Several years ago I was asked to give a lecture on intellectual property to our freshmen because of my interest in writing and publishing. These notes have been digested from the presentation I gave at this lecture. These notes are intended to provide a little background to IP since many students are only vaguely aware of the topic.

This material is neither definitive nor authoritative!

This lecture looks at the nature of intellectual property and the various forms of protection afforded to intellectual property (e.g., patents).

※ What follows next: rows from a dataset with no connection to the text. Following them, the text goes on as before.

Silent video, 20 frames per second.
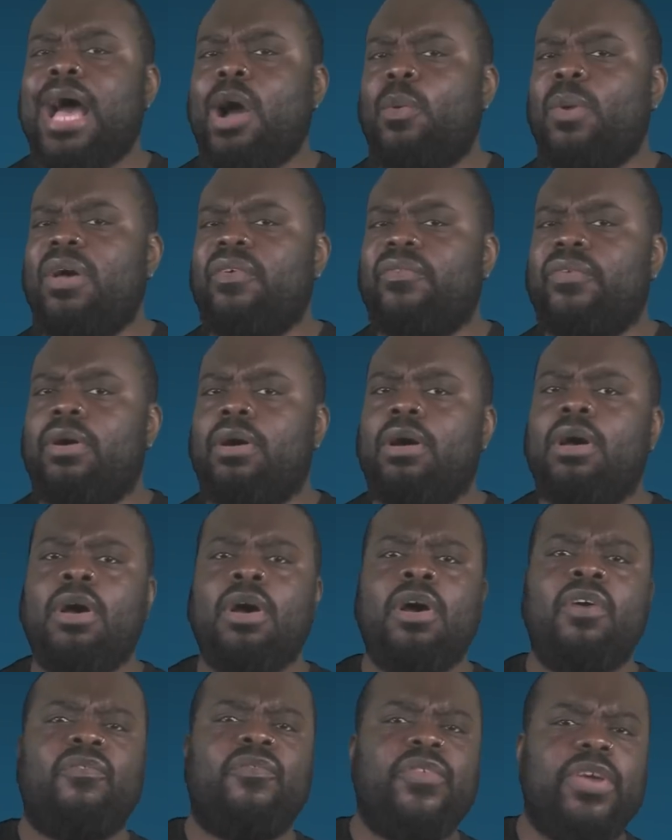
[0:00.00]
However,
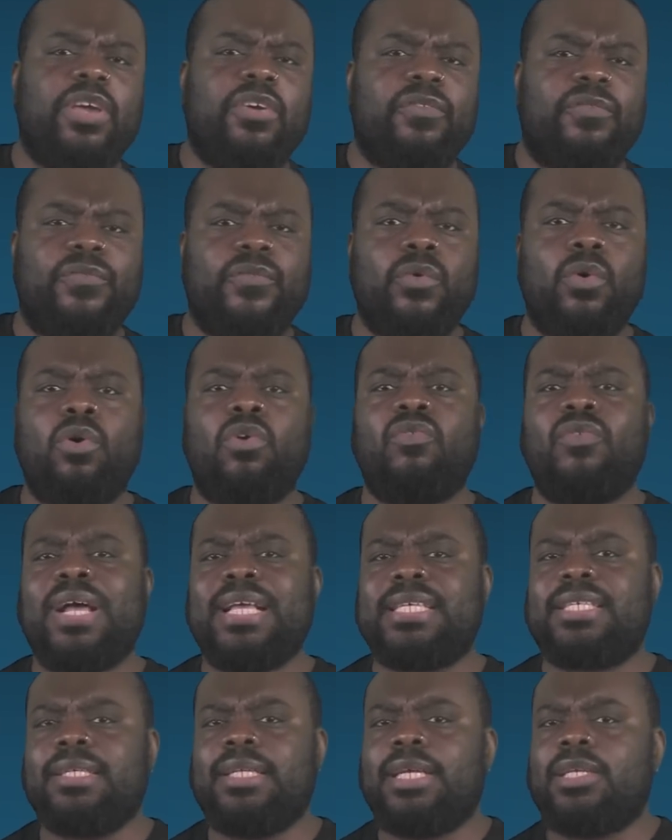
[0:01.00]
Figure 4
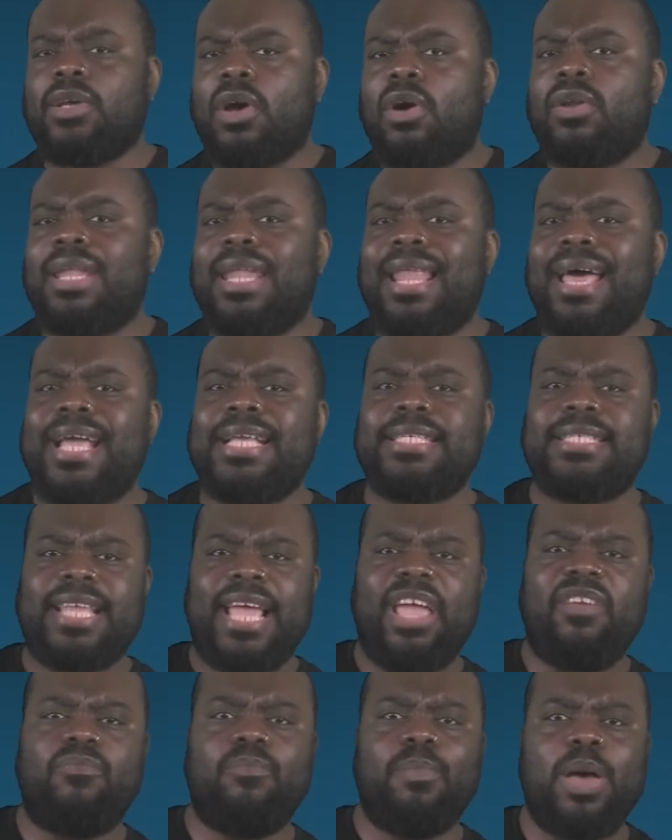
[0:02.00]
Wrestling Online's
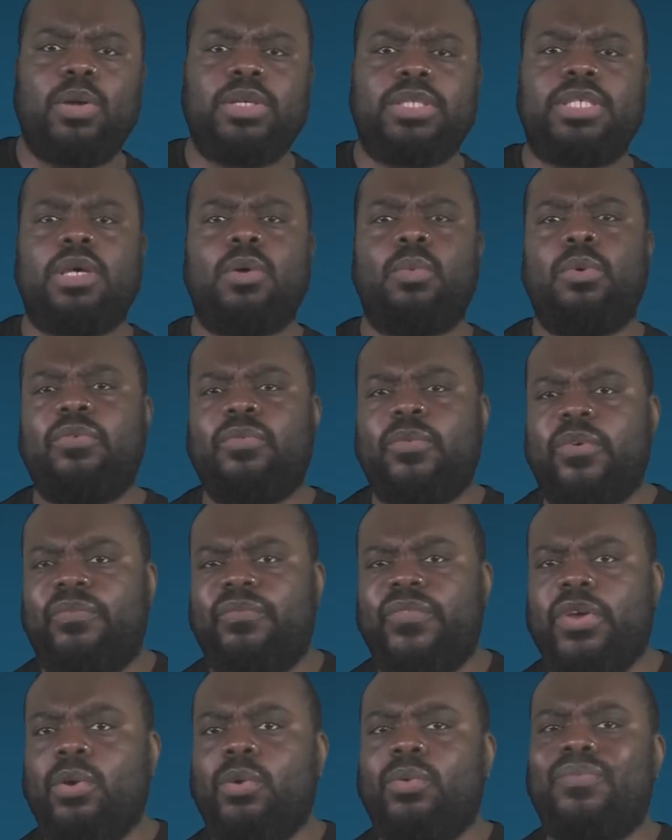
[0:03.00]
Dave Meltzer would
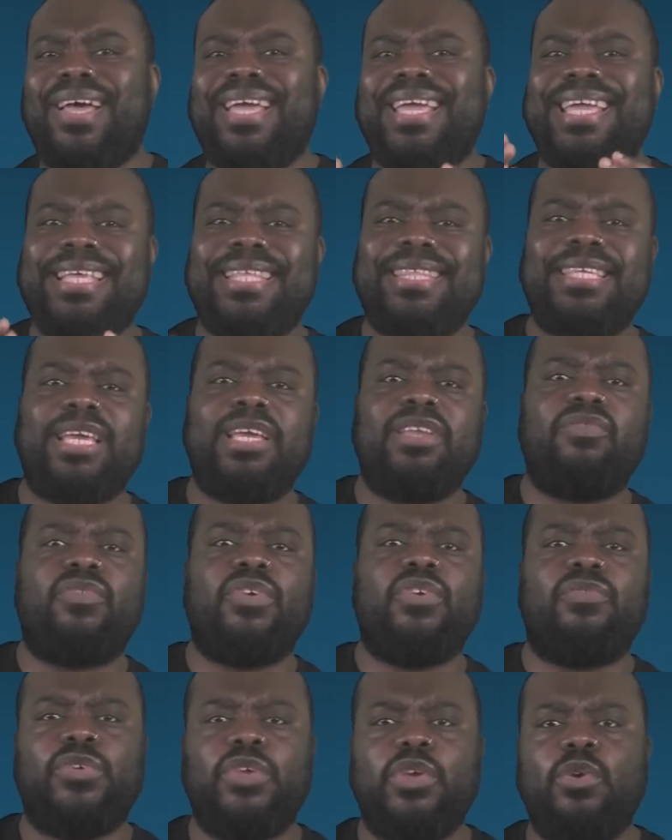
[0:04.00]
reveal that he did
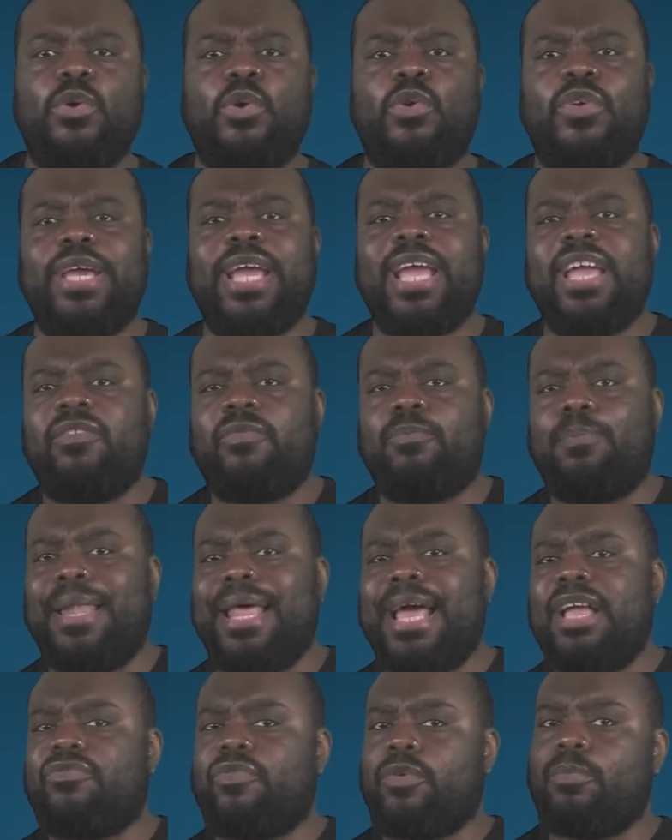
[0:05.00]
review creative
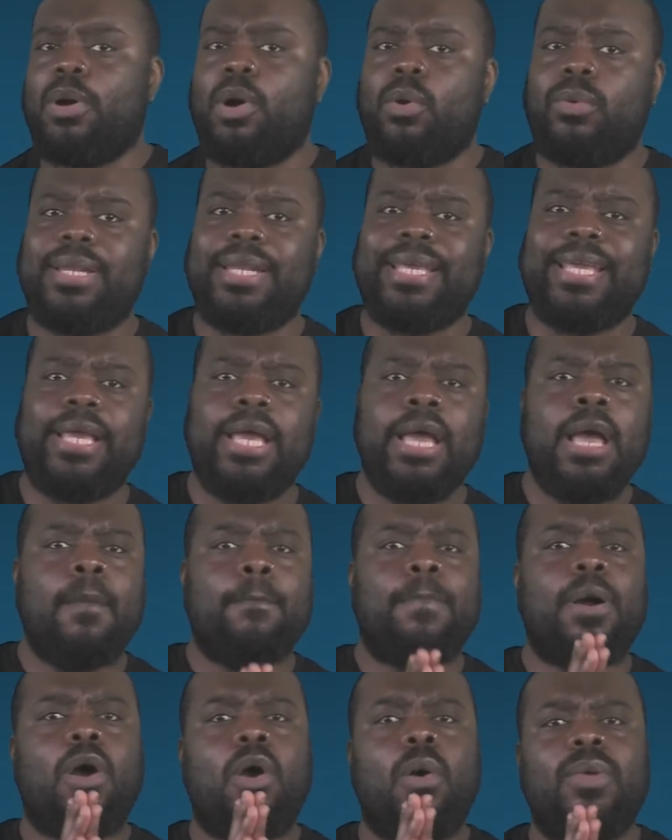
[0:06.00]
plans remotely,
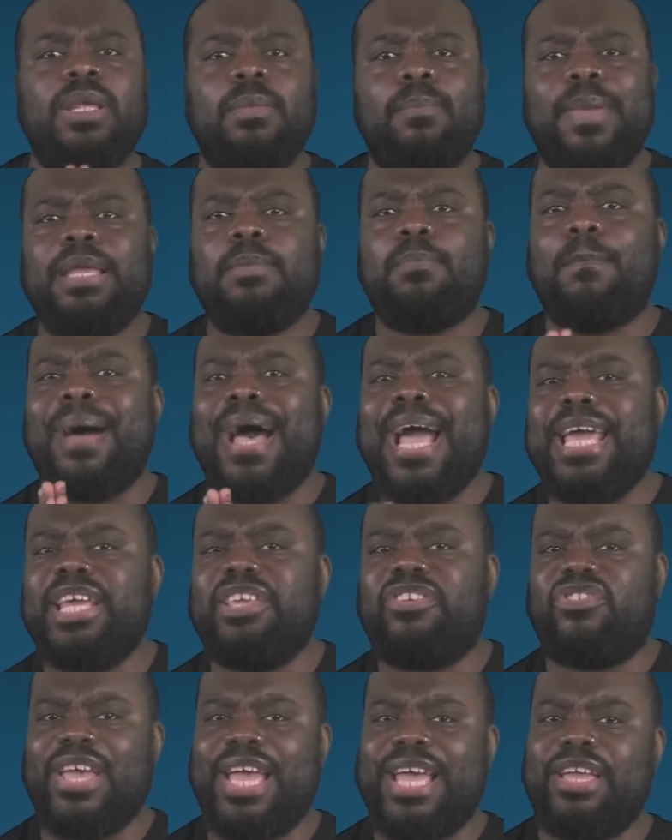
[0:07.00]
but only made
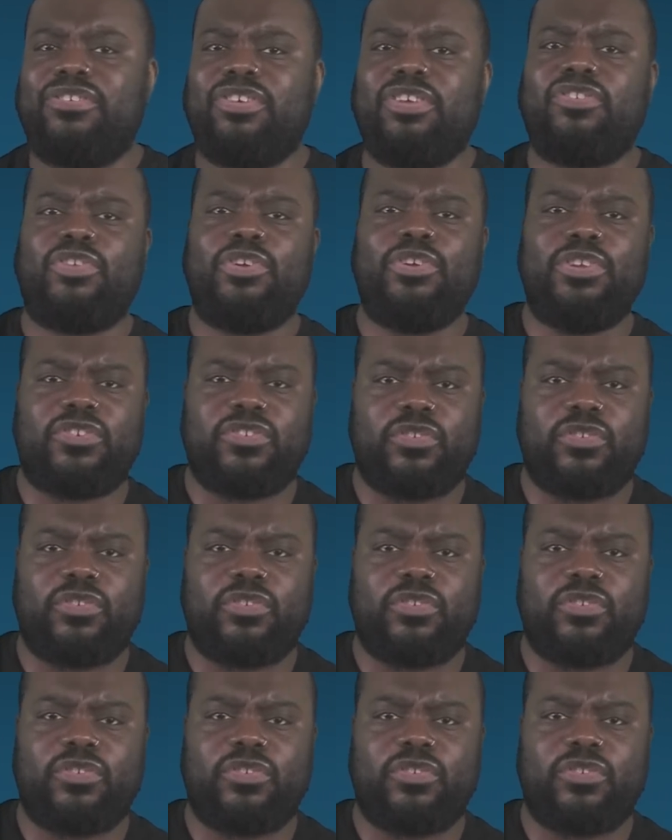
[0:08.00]
minor changes to the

In particular, we introduce the problems of intellectual property in the information age. Today, the Internet allows unlimited copying and distribution of books, images, music and software.

Property Rights

Before looking at intellectual property, let’s look at where property rights come from. Herman Tavani (in Ethics and Technology) states that there are three philosophical basis for the concept of property.

Theory 1: Labor

Labor Property is a natural right that is justified in terms of the labor invested in creating property.

Theory 2: Utilitarian

Property is not a natural right, but an artificial right created by the state. Property rights are granted by the state because they result in greater overall benefit to society.

Theory 3: Personal

Property is a moral right and is justified because a creative work expresses the personality of its creator.

There are two types of property:

Difference between physical and intellectual property

Types of Intellectual Property



Trade secret



Patents grant an inventor the right to exclude others from producing or using his or her discovery for a limited period of time.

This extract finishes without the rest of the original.